Car en mathématiques, peut mieux faire, la Lucie. À la question « 5 (3+2) », elle a répondu 17, et quand l’utilisateur lui a demandé d’expliquer son résultat, elle a trouvé… 50 ! Les bonnes vieilles calculatrices Casio des années 80 étaient plus fiables. Selon un post enthousiaste de la Direction générale de l'enseignement scolaire (Eduscol), post antérieur à cette mauvaise copie, Lucie « devrait être adaptée pour le monde de l’éducation courant 2025 ». Pas de doute, elle a le niveau.

Une version embryonnaire trop tôt publiée ?

L’objectif affiché de Linagora était « de construire une IA générative ouverte alignée sur les valeurs européennes communes ». Linagora lutte pour les différences, toutes les différences « en termes d'âge, de sexe, d'appartenance ethnique, de religion, de handicap ». Qu’en termes wokistes ces choses-là sont dites. Et redites : Lucie allait assurer « le respect des droits des utilisateurs, l'éthique, l'inclusion et la durabilité, capables d'offrir une alternative à l'offre des géants américains ou chinois ». Tiens, à propos de Chinois : au moment où Lucie « plantait », l’IA chinoise DeepSeek surprenait le secteur en matière de coûts et d’efficacité.

Après le fiasco qui a vu la fermeture « temporaire » du site, Linagora a expliqué que Lucie en est au stade embryonnaire - pourtant, elle aurait pu, à la demande d'un internaute farceur, produire un texte enthousiaste sur la nécessité d'établir l'État islamique en France, comme l'assure cet abonné de X (seul couac, le « amen » final). Les concepteurs savaient que Lucie n'était pas bonne en calcul, mais emportés par leur « propre enthousiasme », ils ont oublié de prévenir les utilisateurs de ses limites. Et Linagora de demander le respect du travail de ceux qui œuvrent à « des systèmes d’IA de confiance, plus éthiques et plus transparents ». Les valeurs et l’éthique sont apparemment plus commodes à manier que les data et les algorithmes...

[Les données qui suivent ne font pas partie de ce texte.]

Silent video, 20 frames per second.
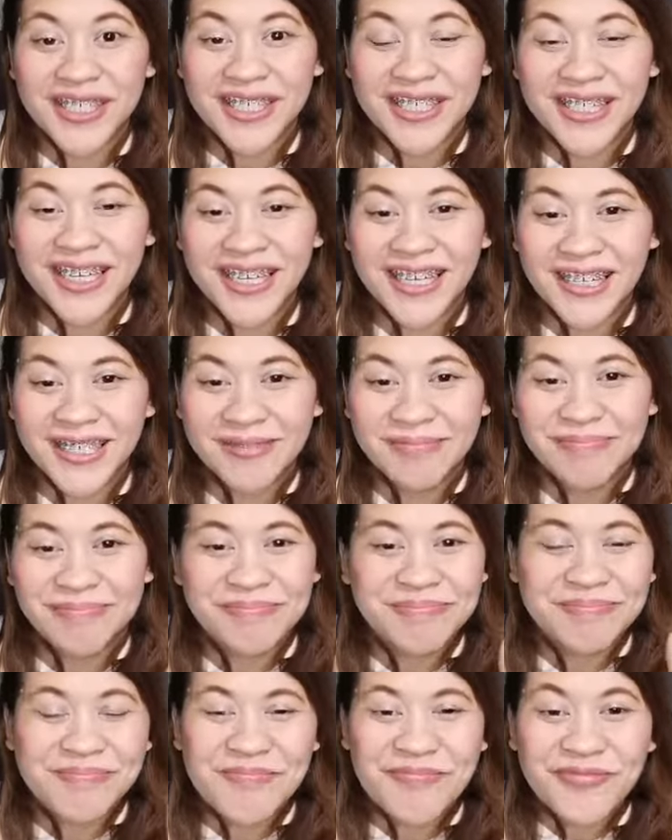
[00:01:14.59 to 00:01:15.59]
am
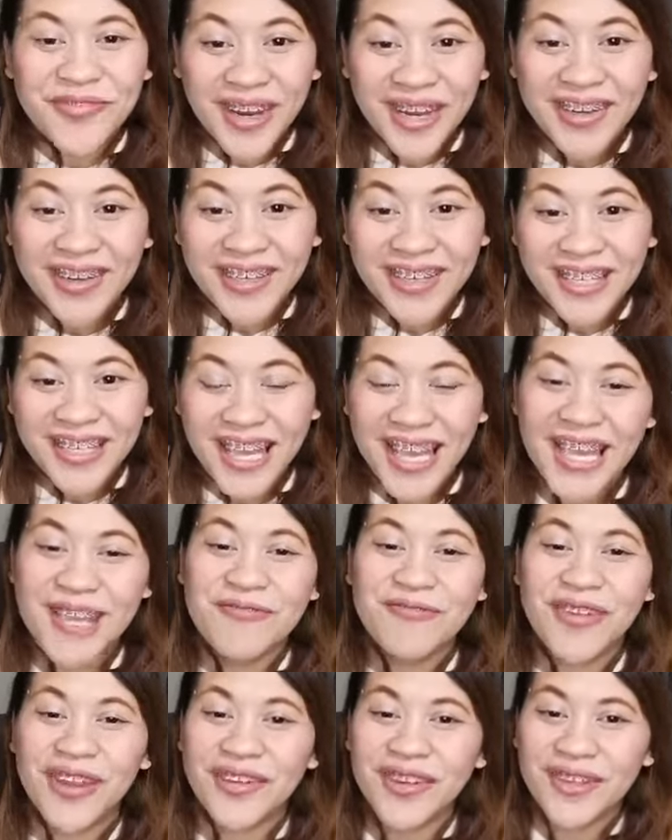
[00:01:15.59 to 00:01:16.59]

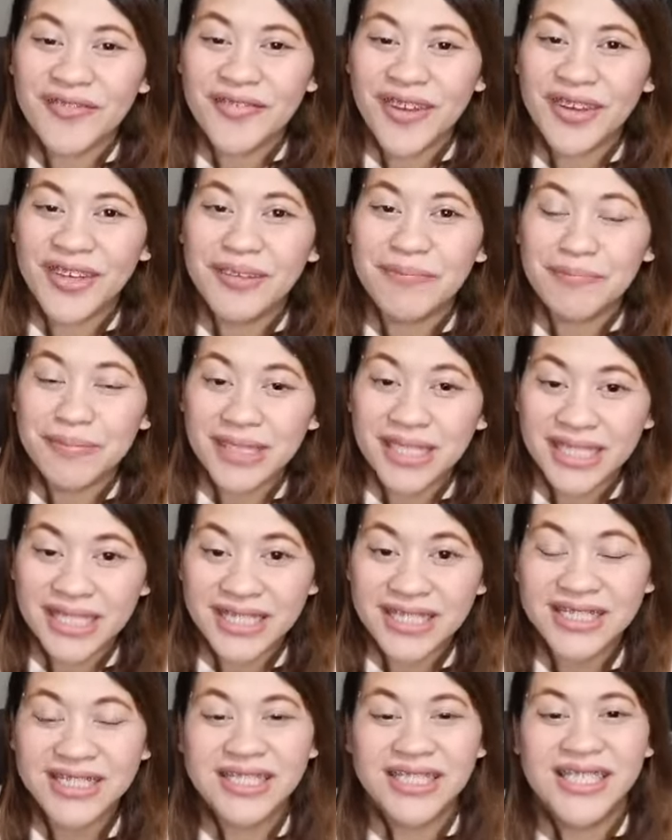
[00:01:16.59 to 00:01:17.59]
very, very
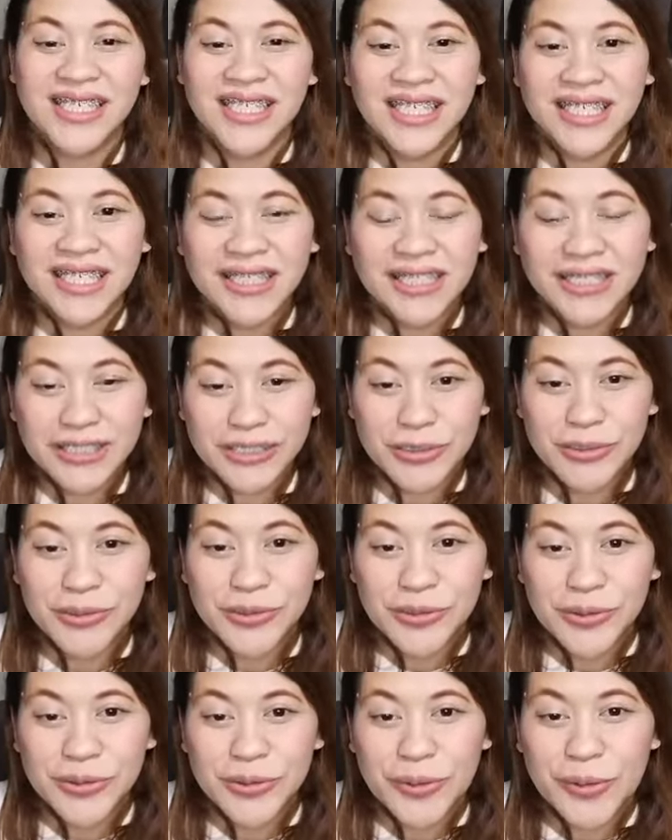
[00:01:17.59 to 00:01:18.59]
pleased to
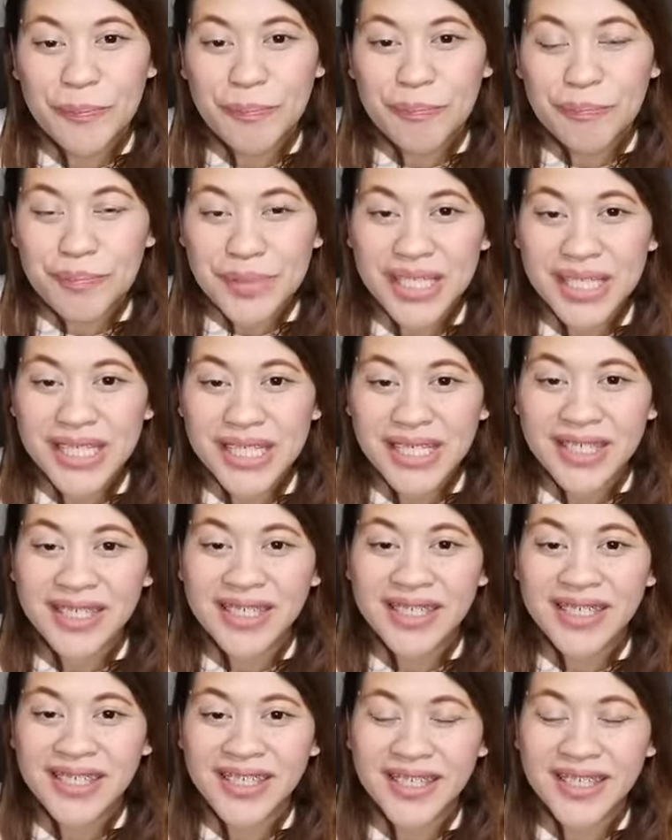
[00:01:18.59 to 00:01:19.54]
be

Qwant ça veut pas, ça veut pas

Ce projet français non dénué d’arrogance mais qui finit dans le fossé en rappelle un autre. En 2013, Qwant, « moteur de recherche français hébergé en Europe » (sic) lui aussi, devait supplanter Google. Puis Qwant, penaud, dut abandonner ses ambitions d'« alternative souveraine ». Ayant bénéficié d’une subvention de 20 millions d'euros de la Caisse des dépôts, il se signalait pas des réponses faiblardes ou incohérentes et dépendait à 60 % de Bing, moteur de recherche de Microsoft - bonjour la souveraineté.... Depuis sa création, ce moteur de recherche reste structurellement déficitaire. Selon La Lettre, il aurait franchi la barre des 42 millions d'euros de déficit !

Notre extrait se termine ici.